Central to the traditional practice of Catholicism, and indeed a major function of the Catholic Church itself, is the role of repentance and absolution. Mary Magdalene, or Mary of Magdala and sometimes the Magdalene, particularly embodies these Christian two Christian dogmas. She is said to have travelled with Jesus as one of his followers and to have witnessed Jesus' crucifixion and resurrection. During the Middle Ages, Mary Magdalene was regarded in Western Christianity as a repentant prostitute or loose woman. These traits are not directly attested in any of the four canonical gospels and are rather a matter of tradition.

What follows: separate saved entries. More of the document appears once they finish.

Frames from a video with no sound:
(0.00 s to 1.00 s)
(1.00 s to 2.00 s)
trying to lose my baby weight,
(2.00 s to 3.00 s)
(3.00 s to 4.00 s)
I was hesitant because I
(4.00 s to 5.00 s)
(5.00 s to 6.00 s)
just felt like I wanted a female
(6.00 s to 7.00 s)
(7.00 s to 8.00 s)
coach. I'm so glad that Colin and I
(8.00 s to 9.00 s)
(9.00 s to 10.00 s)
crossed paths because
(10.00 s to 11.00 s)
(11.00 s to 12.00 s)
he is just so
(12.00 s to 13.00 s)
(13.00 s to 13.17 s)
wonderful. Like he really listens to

The typical portrayals of Mary Magdalene fit into two classifications of visual iconography: that of the beautiful Magdalene, living devotee of Christ; and that of the sorrowful repentant ascetic. Typically, Mary Magdalene is represented as being a “beautiful sinner” when shown during the lifetime of Christ, or as not yet fully repented but gradually more “righteous” and saintly until finally her sorrow and grief matures into a repentant rapture after witnessing the resurrection. After Christ’s ascension to heaven, Mary Magdalene is shown torn with grief and living the life of a cloistered penitent ascetic. There are definite instances where a haggard and bereaved Magdalene is shown in the scenes of the living Christ, and instances of the beautiful post-ascension repentant Magdalene, although the former is much more common until the late medieval period. The phenomena of the beautiful, and even seductive, yet penitent Magdalene became the standard in Renaissance depictions of her, where she began to be seen more as beautiful Redeemed Penitent Saint Mary.
Mary Magdalene is represented here with her most common saintly attribute which is the ointment jar, holding a swathe of drapery which flies around her, falling on her left shoulder.
The bracelet of pearls around her left wrist, the flowing sinuous movement and sensual quality of the piece recall the works of Antwerp trained Ambrosius Gallé (1713/14-1755), echoing the Juno at the Victoria and Albert Museum in London.